[media-credit name=’JAKE NAUGHTON/Herald photo’ align=’alignnone’ width=’648′][/media-credit]
The University of Wisconsin's Sex Out Loud group unveiled a block of the AIDS Memorial Quilt at the Red Gym Friday, as part of a series of events to promote World AIDS Day Saturday.
The quilt is accompanied by a series of photos taken by Edgewood College junior Laura Quackenboss, featuring HIV-positive children in Tanzania.
The 12-by-12 foot quilt block is on loan from the international NAMES Project Foundation, an organization dedicated to keeping alive each AIDS victim's name, rather than considering them part of a statistic. Each of the 3-by-6 foot panels making up the larger block represents an individual lost to AIDS. The panels are created by family and friends and then sent into the NAMES Project Foundation.
"I think it is a really powerful idea," UW junior Ariel Trangle said. "It honors AIDS victims and can be a way for family and friends to heal."
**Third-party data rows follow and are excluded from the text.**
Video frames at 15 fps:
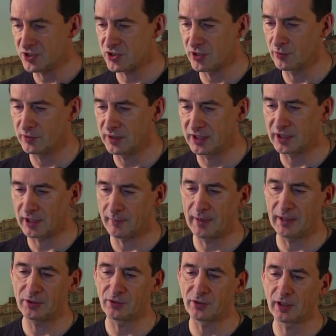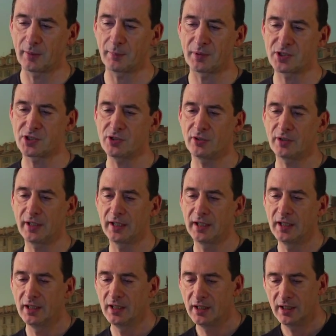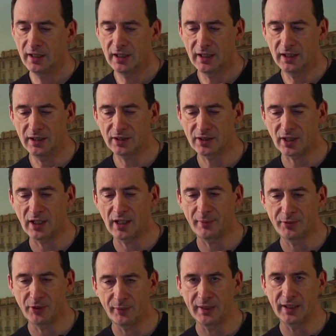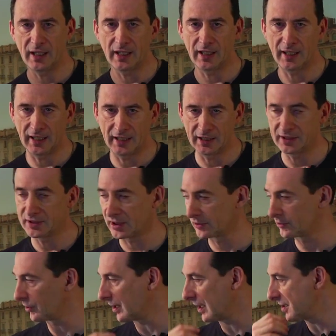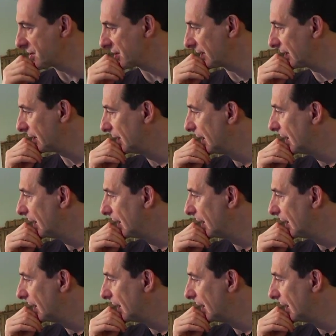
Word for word: c'è un incremento della pressione intraabdominale e intratoracica.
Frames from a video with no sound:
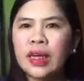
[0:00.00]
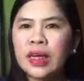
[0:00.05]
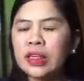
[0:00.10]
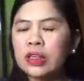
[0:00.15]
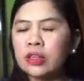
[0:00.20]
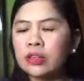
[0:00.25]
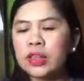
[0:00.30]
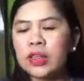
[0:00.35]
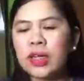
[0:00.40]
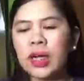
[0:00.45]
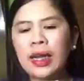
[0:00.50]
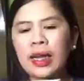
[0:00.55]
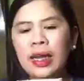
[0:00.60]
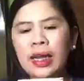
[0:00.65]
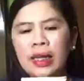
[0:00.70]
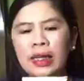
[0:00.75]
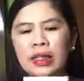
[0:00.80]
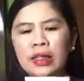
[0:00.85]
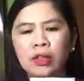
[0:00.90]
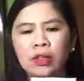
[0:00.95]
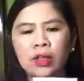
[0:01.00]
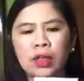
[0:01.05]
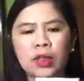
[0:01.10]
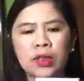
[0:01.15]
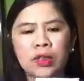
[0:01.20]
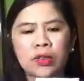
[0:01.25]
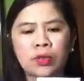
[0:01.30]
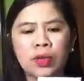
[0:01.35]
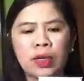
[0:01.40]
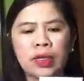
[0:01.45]
Ganito siya kalaki. So,
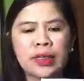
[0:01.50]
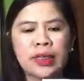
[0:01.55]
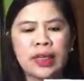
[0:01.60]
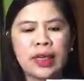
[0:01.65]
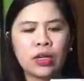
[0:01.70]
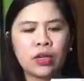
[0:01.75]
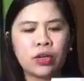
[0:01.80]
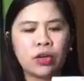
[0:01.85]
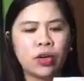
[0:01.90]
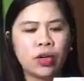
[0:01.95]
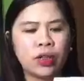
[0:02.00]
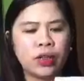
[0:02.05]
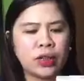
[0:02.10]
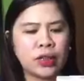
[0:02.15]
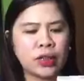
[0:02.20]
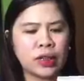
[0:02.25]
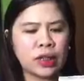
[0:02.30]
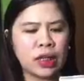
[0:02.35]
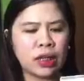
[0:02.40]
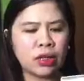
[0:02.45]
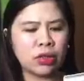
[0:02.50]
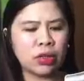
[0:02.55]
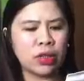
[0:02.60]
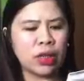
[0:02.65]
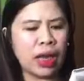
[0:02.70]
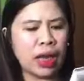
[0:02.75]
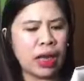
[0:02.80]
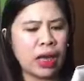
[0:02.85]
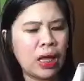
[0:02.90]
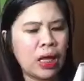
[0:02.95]
nakasulat sa likod is ganun
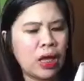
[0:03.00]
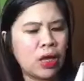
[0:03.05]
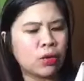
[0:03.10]
lang.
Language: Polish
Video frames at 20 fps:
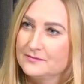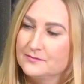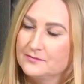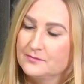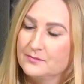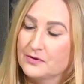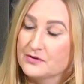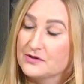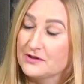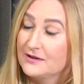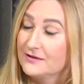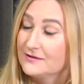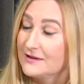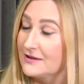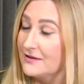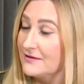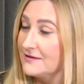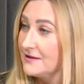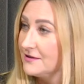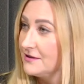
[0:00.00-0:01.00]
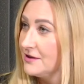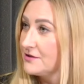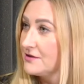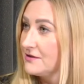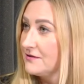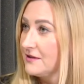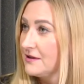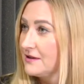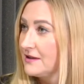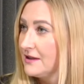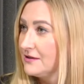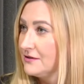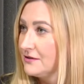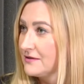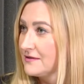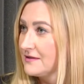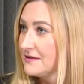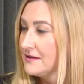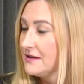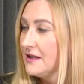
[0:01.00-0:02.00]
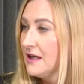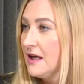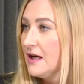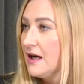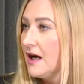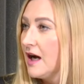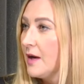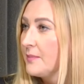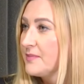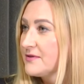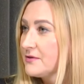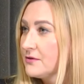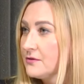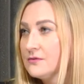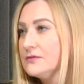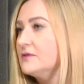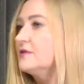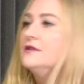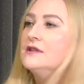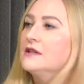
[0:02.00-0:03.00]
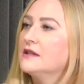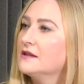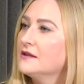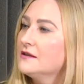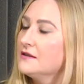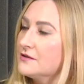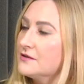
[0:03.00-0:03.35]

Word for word: Bożego Narodzenia czy Wielkanocy, absolutnie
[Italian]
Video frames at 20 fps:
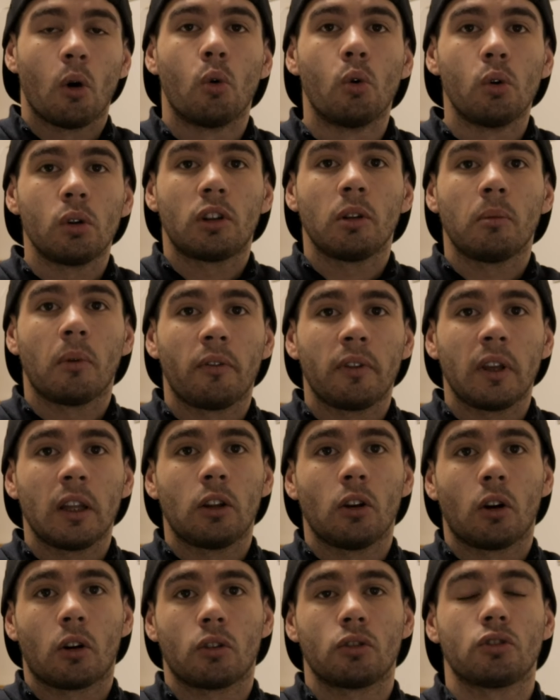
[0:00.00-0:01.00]
Ultimo
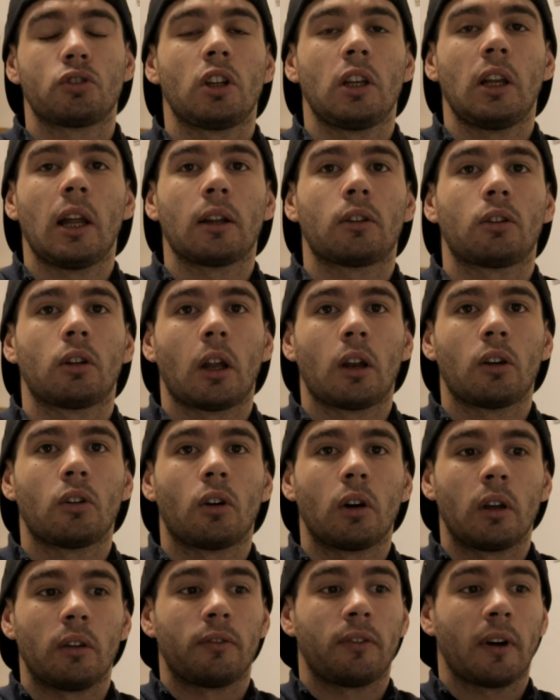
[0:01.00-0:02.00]
video consigliato da
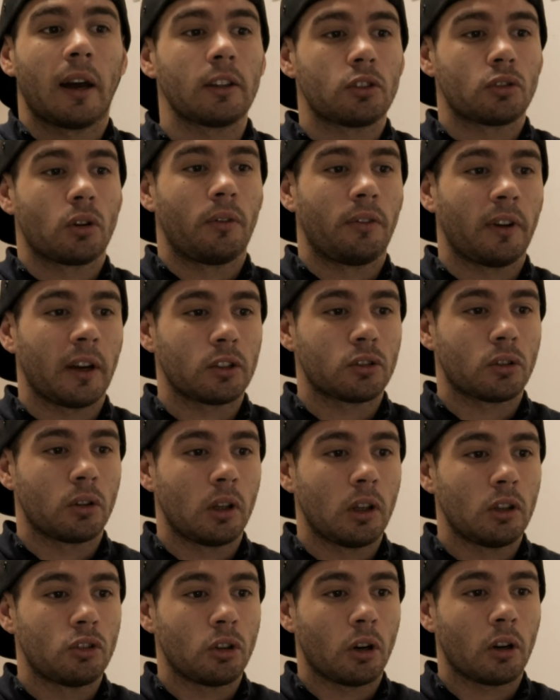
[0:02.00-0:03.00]
noi, fresco fresco
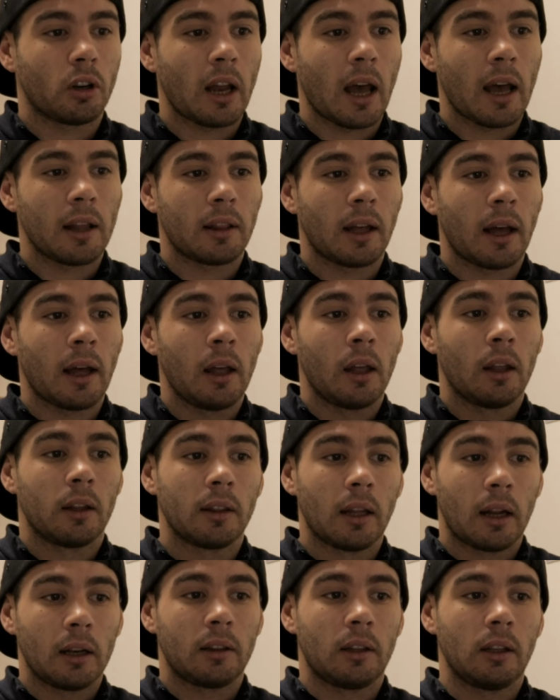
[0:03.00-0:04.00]
di giornata,
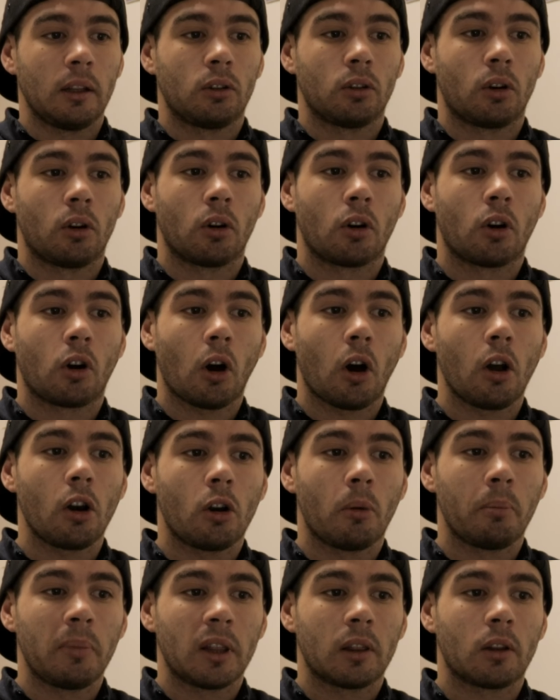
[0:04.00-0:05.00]
dal titolo
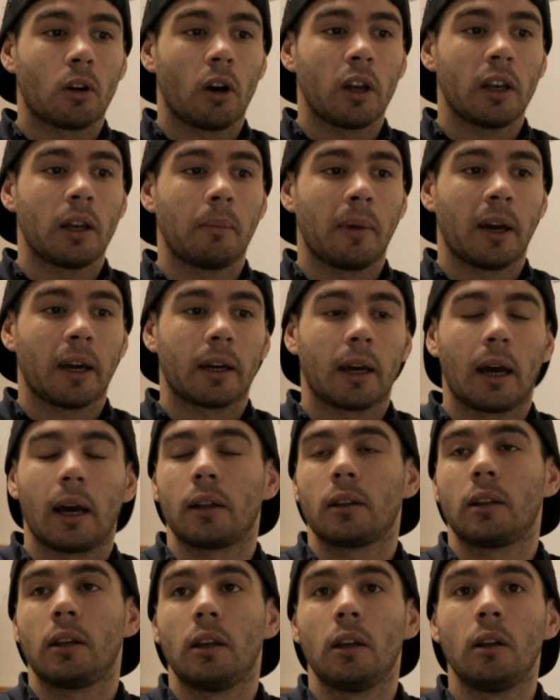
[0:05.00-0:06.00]
Crollo Bitcoin e
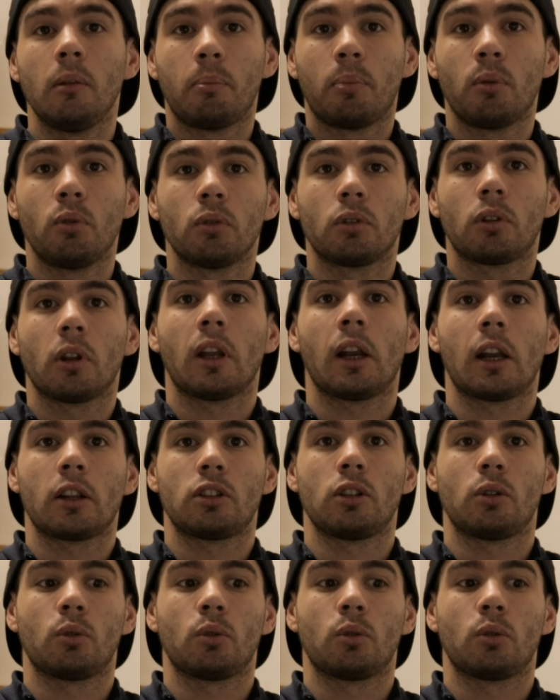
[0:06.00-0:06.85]
mercati, il punto della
According to a Sex out Loud presentation, the quilt project has been growing since its start in 1987. The full quilt is made up of over 6,000 blocks, has been nominated for a Nobel Peace Prize and is the largest piece of community art in the world. It has been displayed many times in various stages of completion on the National Mall in Washington, D.C.
Sex Out Loud has the quilt on the condition that the organization will spread awareness about preventing HIV, Sex Out Loud Event Coordinator Paula Tran said.
"Sex Out Loud participates in World AIDS Week every year," Tran said. "We talk about physiological things about safer sex, and AIDS is an important concern to discuss."
The quilt block includes a panel dedicated to a man from Green Bay.
"It is really important to be aware of how close AIDS is," she said. "People think AIDS, they think of Africa and [think it is] far away — but it happens here, too."
Across the gallery from the quilt block is a series of photos — the other half of the exhibit. The photos were taken by Quackenboss in June 2006 when she worked at an orphanage in Tanzania.
Quackenboss's display is meant to personalize the virus.
"It was really easy for me to classify AIDS as a virus without a face," Quackenboss said. "I wanted people to see the children before the virus, see that they are still very childlike and innocent. The pictures help give the virus a face."
Quackenboss was inspired to go to Tanzania by a similar exhibit at Memorial Union, she said.
"I wanted to go and see what I could do to help on an individual level," she said. "This has been a really good opportunity to share my experience, and I hope I can inspire people the same way that exhibit inspired me."
The ceremony included presentations by Sex Out Loud, the Leadership and Social Justice Committee and Promoting Awareness Victim Empowerment.
The quilt will be on exhibit on the second floor of the Red Gym through Dec. 14.